Easy steps for optimizing shell scripts

Speedier Scripts

Article from Issue 238/2020
Author(s):

Shell scripts are often written for simplicity rather than efficiency. A closer look at the processes can lead to easy optimization.

A shell script is essentially a sequence of commands and branches. Listing 1 shows a typical example. query.sh has all the basic components of a shell script. It contains keywords such as if, then, else, and fi; shell built-in commands such as echo and read; the square bracket; and last but not least, an external command (/bin/echo).

Listing 1

query.sh

#!/bin/bash
echo "Own process ID: $$"
echo -n "Are you an admin? "
read answer
if [ "$answer" = "Y" -o "$answer" = "y" ]; then
  echo "You are an admin."
else
  /bin/echo "You are not an admin."
fi

The calls to echo and /bin/echo behave differently, although they give you the same results. To see the difference, call the script twice while monitoring the shell with the command strace.
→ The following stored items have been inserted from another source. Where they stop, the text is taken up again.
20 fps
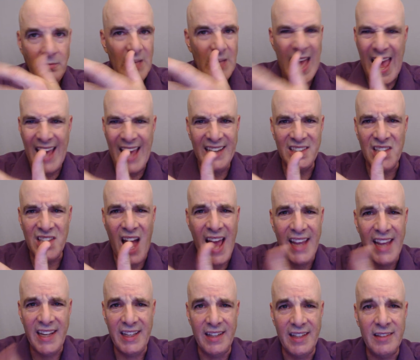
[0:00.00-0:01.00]

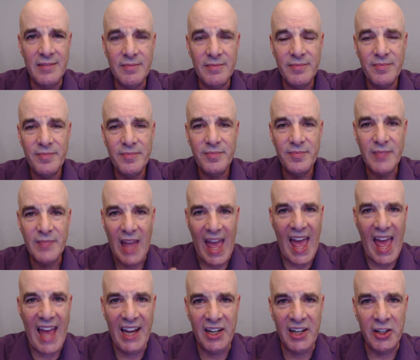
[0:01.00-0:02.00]
anxiety,
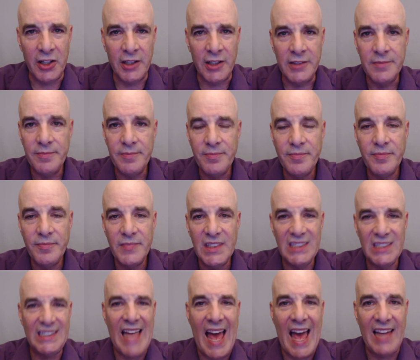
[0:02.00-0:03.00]
anger,
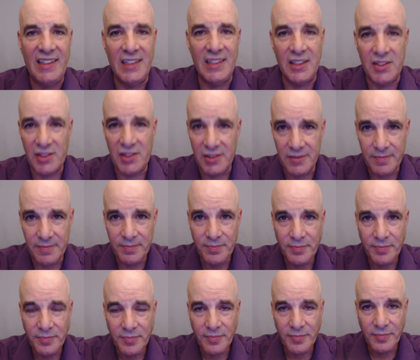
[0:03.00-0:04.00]
sadness.
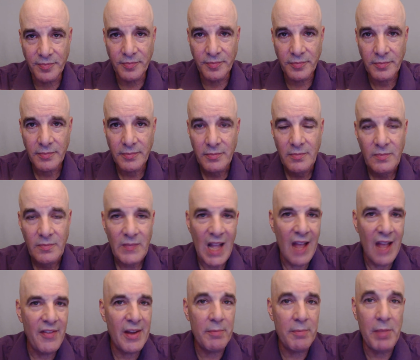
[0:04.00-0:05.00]
I've
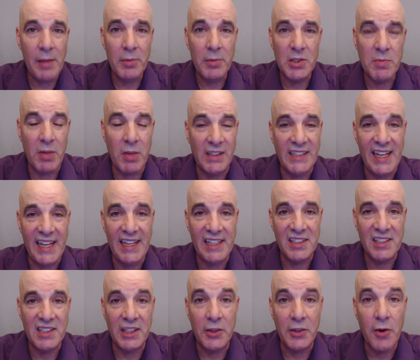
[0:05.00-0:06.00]
had people
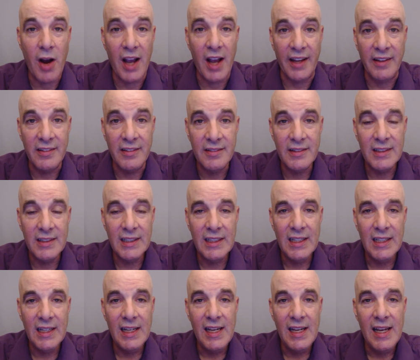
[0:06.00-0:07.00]
spontaneously cry,
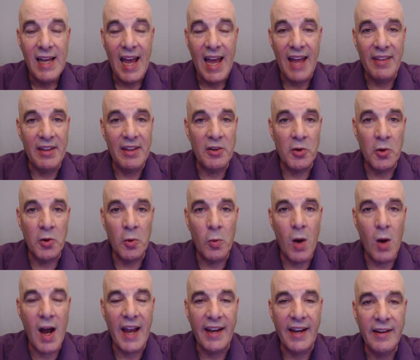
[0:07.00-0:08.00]
and they don't know
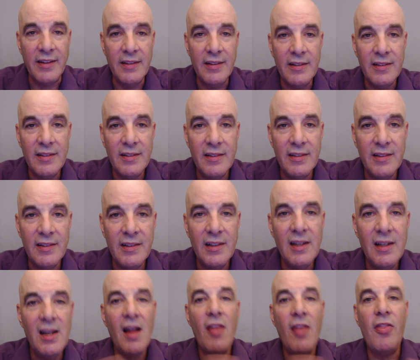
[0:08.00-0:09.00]
why.
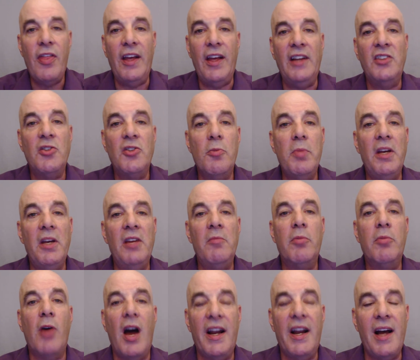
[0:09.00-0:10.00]
Things are being
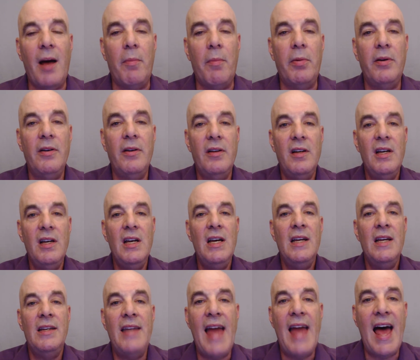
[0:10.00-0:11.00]
brought up.
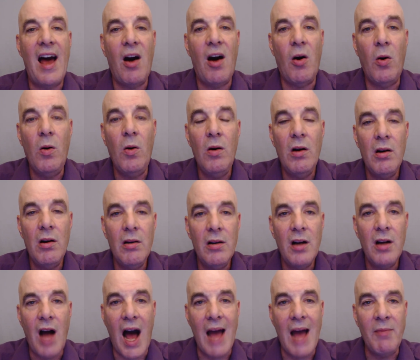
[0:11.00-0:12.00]
Now,
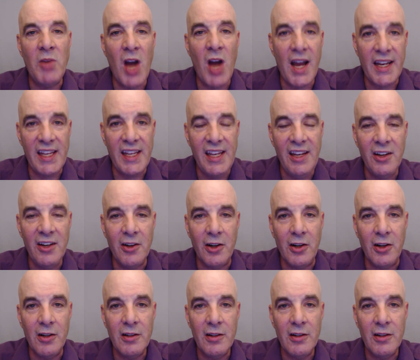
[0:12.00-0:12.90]
I'm not here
Listing 2 shows the first pass; Listing 3 uses Strace to display the corresponding output. At the start, the system creates a new shell process with a process identifier (PID) of 2489, which is responsible for processing the script. If you say y at the prompt, the output appears and the script is terminated (Listing 3, last line).

Listing 2

First Pass

# ./query.sh
Own process ID: 2489
Are you an admin? y
You are an admin.

Listing 3

Strace for echo

clone(child_stack=NULL, flags=CLONE_CHILD_CLEARTID|CLONE_CHILD_SETTID|SIGCHLD,child_tidptr=0x7fa8fc515e50) = 2489
strace: Process 2489 attached
[pid  2489] +++ exited with 0 +++
--- SIGCHLD {si_signo=SIGCHLD, si_code=CLD_EXITED, si_pid=2489, si_uid=0,si_status=0, si_utime=0, si_stime=0} ---

Now call the script a second time and say n when prompted (Listing 4). The branch now causes a call to the external command /bin/echo. Strace shows completely different output (Listing 5). In this case, a new shell process also started at the beginning (PID 2510). However, another process with a PID of 2511 is also created: This is the PID of /bin/echo.

Listing 4

No This Time

# ./query.sh
Own process ID: 2510
Are you an admin? n
You are not an admin

Listing 5

Strace with /bin/echo

clone(child_stack=NULL, flags=CLONE_CHILD_CLEARTID|CLONE_CHILD_SETTID|SIGCHLD,child_tidptr=0x7fa8fc515e50) = 2510
strace: Process 25attached
[pid  2510] clone(child_stack=NULL, flags=CLONE_CHILD_CLEARTID|CLONE_CHILD_SETTID|SIGCHLD, child_tidptr=0x7fbce6ffee50) = 2511
strace: Process 2511 attached
[pid  2511] +++ exited with 0 +++
[pid  2510] --- SIGCHLD {si_signo=SIGCHLD, si_code=CLD_EXITED, si_pid=2511,si_uid=0, si_status=0, si_utime=0, si_stime=0} ---
[pid  2510] +++ exited with 0 +++
--- SIGCHLD {si_signo=SIGCHLD, si_code=CLD_EXITED, si_pid=2510, si_uid=0,si_status=0, si_utime=0, si_stime=0} ---

When a script calls external commands, the shell creates a new process, whereas the use of the commands built into the shell, such as echo, does not require an additional process. Figure 1 shows a schematic representation of the two examples. The graphic does not claim to be complete; it is only intended to show how the two call variants behave.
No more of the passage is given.